Pradeep. One approach is to prefix the probit command (I assume this is
where you program is crashing) with capture (eg 'capture probit foreign
weight mpg') and then add the line 'if _rc~=0 { continue }' following
the probit command. This will send your program back to the beginning
of the loop whenever the probit command fails. The only thing it won't
do is reset the counter, thus you will end up with (20-failed)

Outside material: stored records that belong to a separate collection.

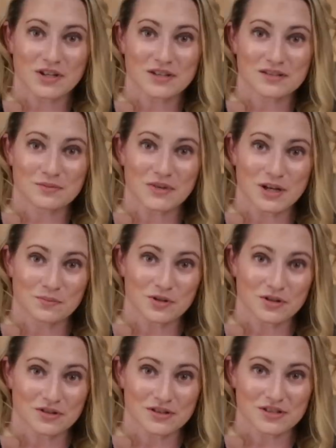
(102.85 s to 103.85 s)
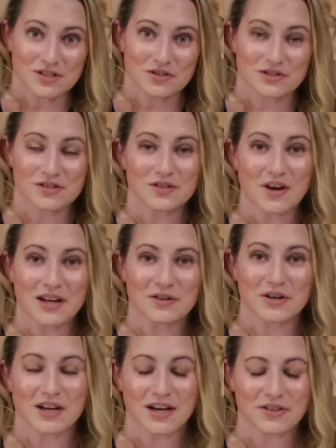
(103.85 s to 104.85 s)
you guys to make up your own decisions. So
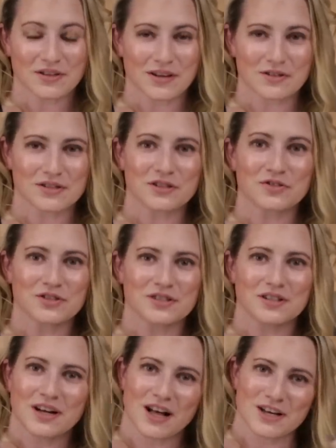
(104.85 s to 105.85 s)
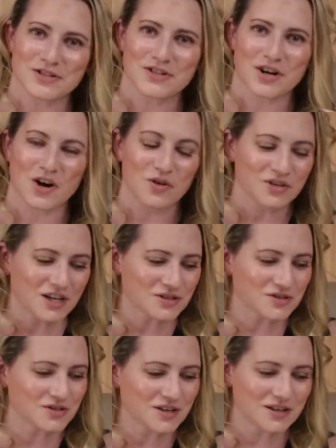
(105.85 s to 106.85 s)
anyway, I thought that was interesting. Also,
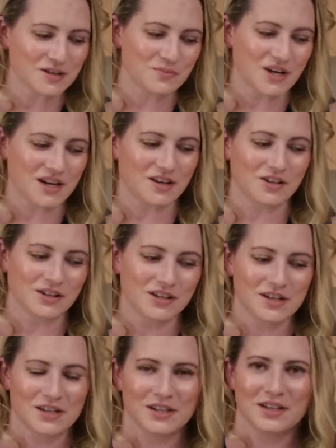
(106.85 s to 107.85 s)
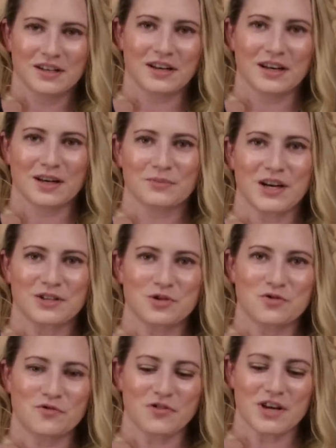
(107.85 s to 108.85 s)
yesterday in the mail, my
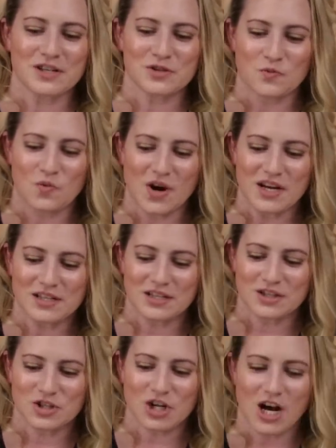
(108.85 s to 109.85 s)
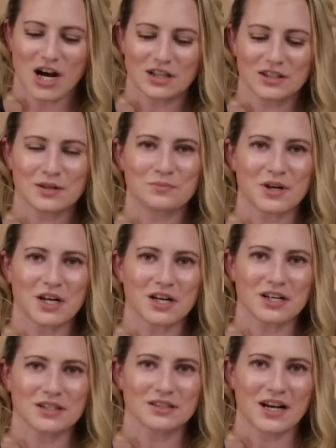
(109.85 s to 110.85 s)
Too Faced White Chocolate
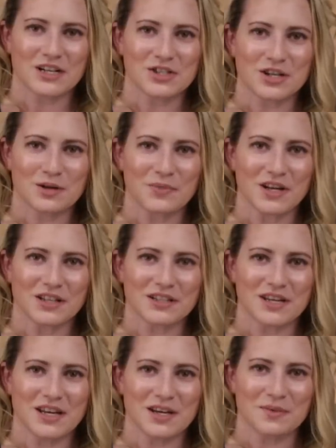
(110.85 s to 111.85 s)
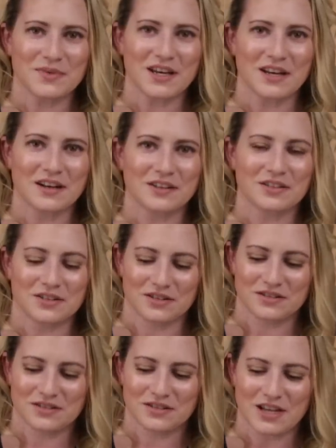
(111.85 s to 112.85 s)
Bar eyeshadow palette came, and
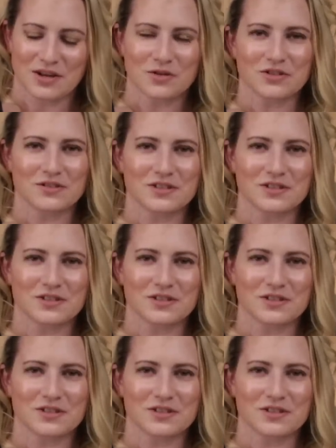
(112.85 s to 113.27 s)
I ordered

resamples. There may be some clever way to do this as well.
Hope this helps,
Steve
-----Original Message-----
From: [email protected]
[mailto:[email protected]]On Behalf Of Pradeep
Kurukulasuriya
Sent: Thursday, June 29, 2006 1:21 AM
To: [email protected]
Subject: st: resampling issue
I am trying to use a forvalues loop to resample observations and run 3
equations (for each draw): a probit followed by 2 OLS models. The
problem I
am facing is that, it works sometimes, but all the time. The reason is
when
stata selects a sample of, say 20 observations (from a set of 70), in
certain draws there are insufficient observations to run a probit and
the 2
OLS models that follow. I would like to know if someone can help me
overcome
this issue. Basically, can STATA be instructed to resample if there are
insufficient observations to run the probit AND the two conditional OLS
models and repeat X number of times?
Would be most grateful for any help. The program below recreates a
problem I
am facing.
sysuse auto, clear
tab foreign, nolabel
gen colvar = price + mpg + .2*uniform()
gen newprice= price* .2*uniform()
gen forprice=newprice if foreign==1
gen domprice=newprice if foreign==0
gen c_weight=.
gen c_mpg=.
gen c__cons=.
save test, replace
drop c_*
save auto2, replace
forvalues i = 1/20 {
drop _all
use test, clear
bsample 20
sum foreign
if r(sd)>0 {
probit foreign weight mpg
matrix b=e(b)
matrix list b
** Create macro containing list of valid regressors **
local names : colnames b
di "`names'"
foreach variabs in `names' {
replace c_`variabs'=_b[`variabs']
replace c_`variabs'=0 if c_`variabs'==.
}
/*rest of commands in your loop*/
gen xb0_`i'=c_weight*weight + c_mpg*mpg +c__cons
gen prob`i'=norm(xb0_`i')
/*estimating Inv Mills Ratio*/
gen phi0_`i'=(1/sqrt(2*_pi))*exp(-(xb0_`i'^2/2))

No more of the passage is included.